Sunday, May 28, 2006

Saturday Night

A tiny bar on South Street, walls painted red, white Christmas lights around a dark background behind the stage. The musicians are on the audience's level. Sticky tables with red glass candle holders. Stained-glass ceiling lights, red, gold and orange. Billy Martin, curly hair and beard, rumpled shirt, dark pants, stands in the center of the instruments, other musicians around him. He looks the same here as he does before thousands, concentration and movement, searching through his boxes of percussive instruments to find the right sound.

We share a Malibu and Coke, two of a crowd of twenty or so. As I listen, I feel a part of the city, of Saturday night. Above the streets, in and out of rooms and buildings, down alleys, on balconies.

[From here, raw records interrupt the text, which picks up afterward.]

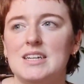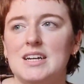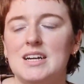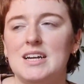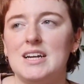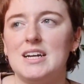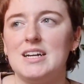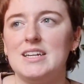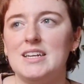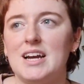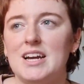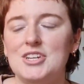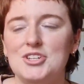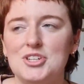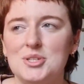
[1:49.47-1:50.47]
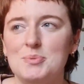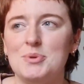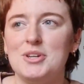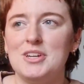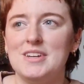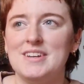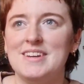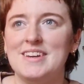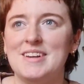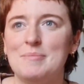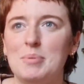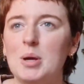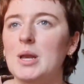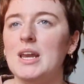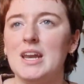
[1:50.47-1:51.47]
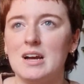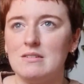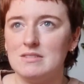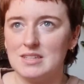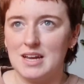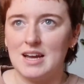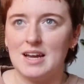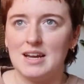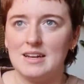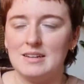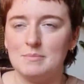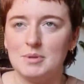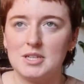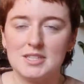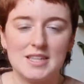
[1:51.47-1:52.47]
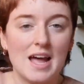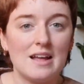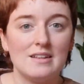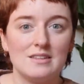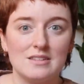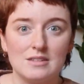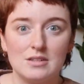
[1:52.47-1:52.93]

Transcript: I just want to put it out there because that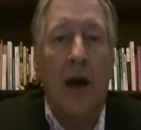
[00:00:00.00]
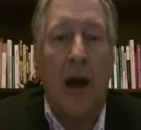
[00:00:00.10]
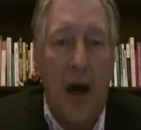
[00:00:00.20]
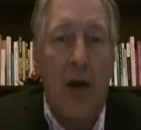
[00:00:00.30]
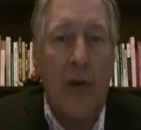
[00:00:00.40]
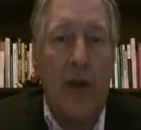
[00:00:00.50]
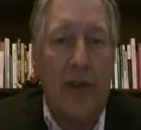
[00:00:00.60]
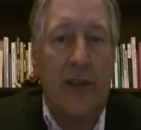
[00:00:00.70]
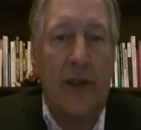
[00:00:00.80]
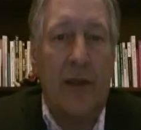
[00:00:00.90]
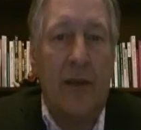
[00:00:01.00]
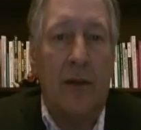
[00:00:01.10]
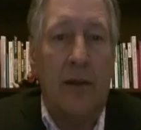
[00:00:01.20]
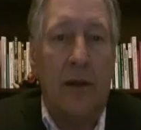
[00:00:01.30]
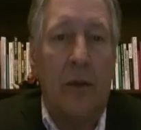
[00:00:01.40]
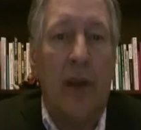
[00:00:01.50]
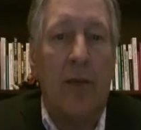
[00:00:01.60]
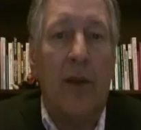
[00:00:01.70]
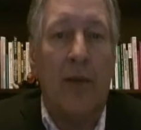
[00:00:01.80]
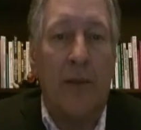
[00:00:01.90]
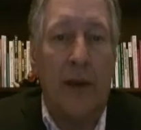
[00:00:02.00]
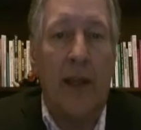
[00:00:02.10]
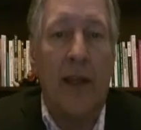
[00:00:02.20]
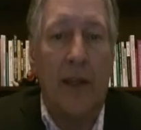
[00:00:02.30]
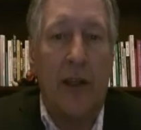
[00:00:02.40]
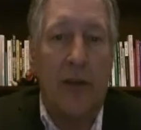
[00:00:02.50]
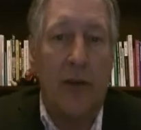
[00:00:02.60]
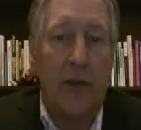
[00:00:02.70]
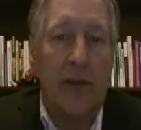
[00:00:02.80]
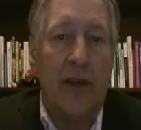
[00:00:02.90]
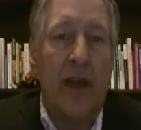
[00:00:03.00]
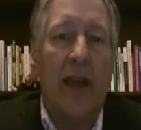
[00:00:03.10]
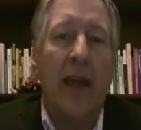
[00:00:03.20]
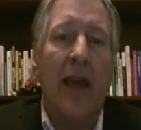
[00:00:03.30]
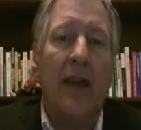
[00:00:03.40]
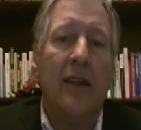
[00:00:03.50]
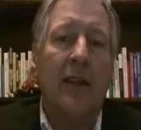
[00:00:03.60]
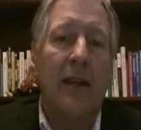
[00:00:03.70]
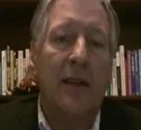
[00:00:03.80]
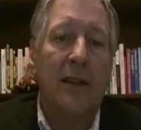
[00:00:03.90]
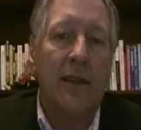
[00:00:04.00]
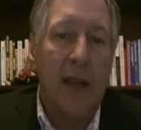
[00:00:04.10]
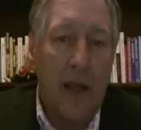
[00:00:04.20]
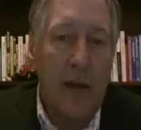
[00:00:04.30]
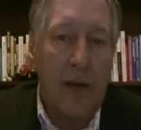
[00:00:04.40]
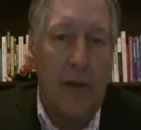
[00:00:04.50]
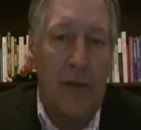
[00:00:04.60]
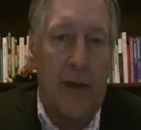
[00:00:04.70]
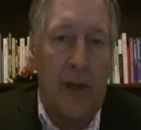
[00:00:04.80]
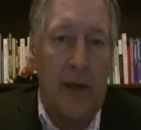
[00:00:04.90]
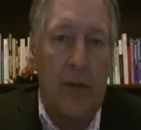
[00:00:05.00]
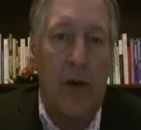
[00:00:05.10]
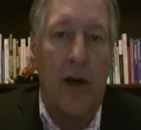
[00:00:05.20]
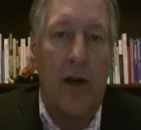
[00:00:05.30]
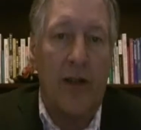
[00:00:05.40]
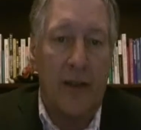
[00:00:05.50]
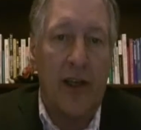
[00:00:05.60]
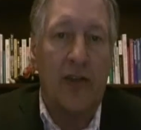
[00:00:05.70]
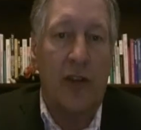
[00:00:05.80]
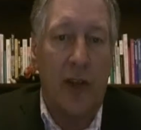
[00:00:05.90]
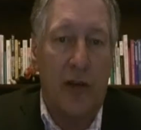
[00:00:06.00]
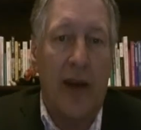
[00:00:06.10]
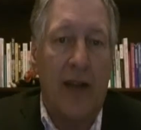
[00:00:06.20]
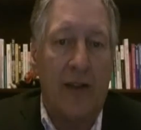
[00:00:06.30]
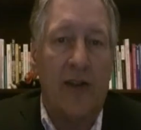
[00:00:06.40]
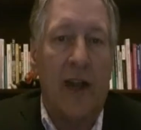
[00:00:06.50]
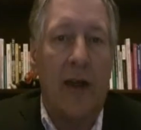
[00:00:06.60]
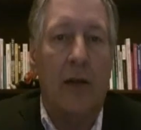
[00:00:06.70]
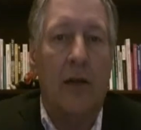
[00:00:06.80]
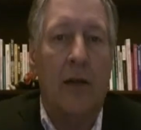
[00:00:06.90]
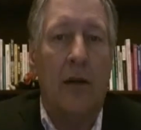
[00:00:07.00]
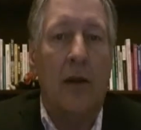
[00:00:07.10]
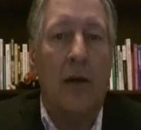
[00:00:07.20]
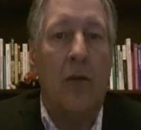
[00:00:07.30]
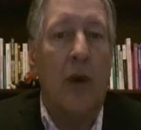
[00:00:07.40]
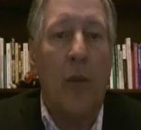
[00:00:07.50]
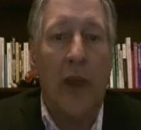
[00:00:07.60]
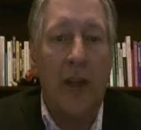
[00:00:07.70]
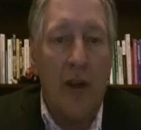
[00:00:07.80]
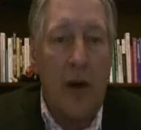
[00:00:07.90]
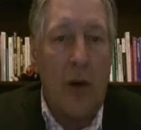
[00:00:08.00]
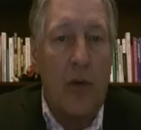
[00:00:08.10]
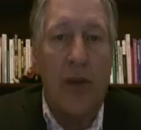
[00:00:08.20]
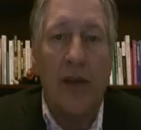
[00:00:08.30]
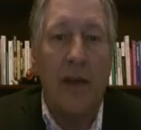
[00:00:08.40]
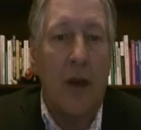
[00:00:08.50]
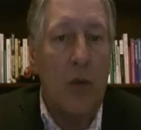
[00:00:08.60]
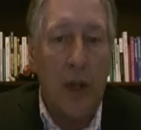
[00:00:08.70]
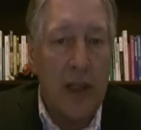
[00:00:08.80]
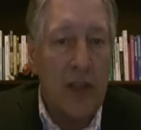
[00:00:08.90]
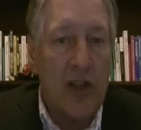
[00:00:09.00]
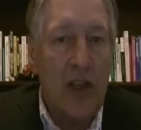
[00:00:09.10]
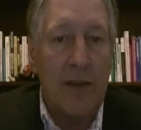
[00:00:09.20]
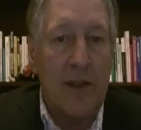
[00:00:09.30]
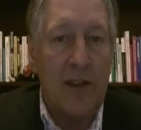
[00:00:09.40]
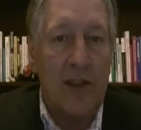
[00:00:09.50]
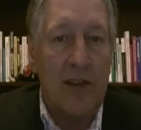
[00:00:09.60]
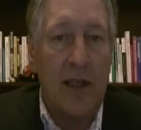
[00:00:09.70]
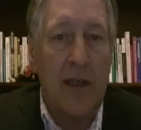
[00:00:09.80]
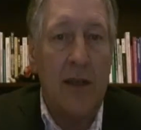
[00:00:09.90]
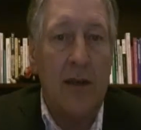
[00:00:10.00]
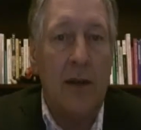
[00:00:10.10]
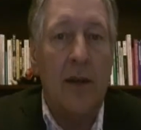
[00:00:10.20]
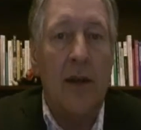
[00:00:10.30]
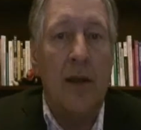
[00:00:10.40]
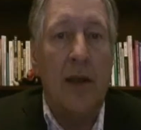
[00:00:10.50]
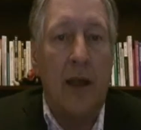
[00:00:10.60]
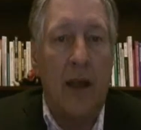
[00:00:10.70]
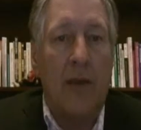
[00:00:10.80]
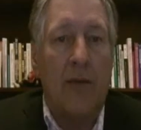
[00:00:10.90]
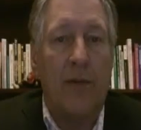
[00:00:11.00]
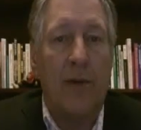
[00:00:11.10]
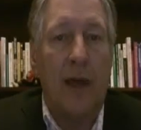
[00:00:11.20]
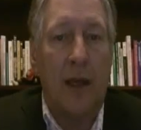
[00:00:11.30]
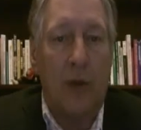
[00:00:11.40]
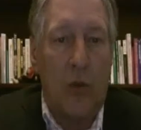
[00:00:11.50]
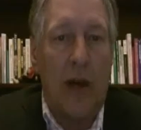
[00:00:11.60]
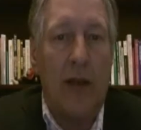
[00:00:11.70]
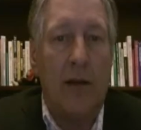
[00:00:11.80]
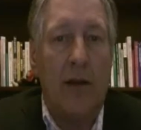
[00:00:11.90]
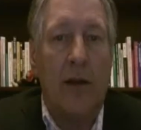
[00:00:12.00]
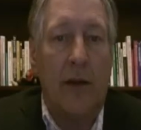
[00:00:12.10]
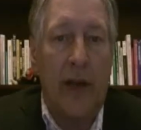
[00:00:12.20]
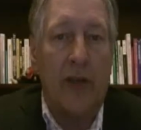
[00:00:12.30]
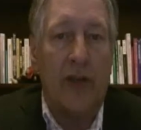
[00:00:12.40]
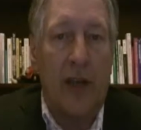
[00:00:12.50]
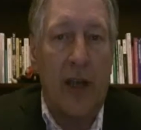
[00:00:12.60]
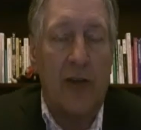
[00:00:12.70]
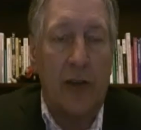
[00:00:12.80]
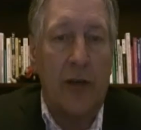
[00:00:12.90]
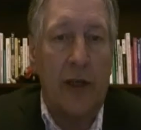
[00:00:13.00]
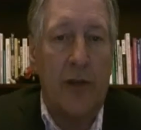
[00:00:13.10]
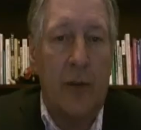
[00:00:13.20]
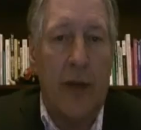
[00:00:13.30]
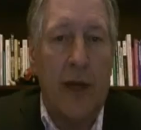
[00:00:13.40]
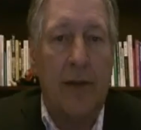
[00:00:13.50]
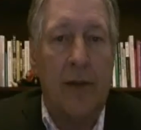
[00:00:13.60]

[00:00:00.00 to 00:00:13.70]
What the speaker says: How is it that we have been failing these students and continue to fail them on such a grand scale when we know that they will achieve and succeed if and when their educational needs are met?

I imagine the buildings, inhabited and not. The grocery store we went to earlier, with its packages of sliced cheese and capicola, chicken salad and pickles, now silent and dark. The art museum, galleries quiet, paintings and statues alone. My classrooms, lights off or on, chairs tucked beneath tables or not, boards haphazardly erased. The hospitals, bright with pockets of noise and quiet, miracles and tragedies. A grand dance hall now a 24-hour Rite-Aid. The high-ceilinged stations, travelers packed and ready to go.

I think of the subway lines running underground, dark and open until trains rush through to fill and light them. Damp, dripping, construction debris in the corners. Above the tunnels, the layers of the streets, asphalt and rock and brick.

The trains run over bridges. The Schuylkill reflects lights from the bridges' underarches. The Riverlink ferry runs passengers back and forth across the Delaware. The Love Park fountain, turned off, is a still blue pool with "No Swimming" stenciled in black on the bottom.

My students are drinking in dark basements, permanent marker X's on their hands. Wiping tables in smoky restaurants or having serious conversations with potential lovers under amber-colored streetlights. A few studying, jaded or shy, in pajama pants and sweatshirts, books, index cards, highlighters, colored pens spread out around them on the floor.

At the hospitals, women having babies, old men having heart attacks, people experiencing the best or worst news of their lives. Outside, a homeless man with too-bright eyes, asks, "can you spare a quarter? Two pennies?" Another stretches full-length on the sidewalk, head on his arms.

Tourists run up the lit Rocky steps, jumping up and down at the top and yelling, arms raised, feeling silly but doing it anyway. The night air is warm on bare arms.

Lights come up at the Broad Street theaters, the hum and shuffle of satisfied or unsatisfied crowds collecting themselves. Wind sweeps through trees at graveyards full of stones too worn-down to read or thick, rose-colored, polished. Bodies lie underground, ashes or bare bones or boxed-up somethings between bodies and skeletons.

In skinny row houses, round-faced kids stay up past their bedtimes watching the NBA playoffs next to mixing bowls of microwave popcorn. A bar full of patrons collectively yells, "De-troit Bas-ket-ball!"

I am connected to it, the food and the sports and the dark churches and the dark clubs and the cobblestones and the fountains and the paintings and the books and the music most of all. The music, right here, with barefoot Billy Martin hitting curved metal with drumsticks, part of a band a bar a street a city.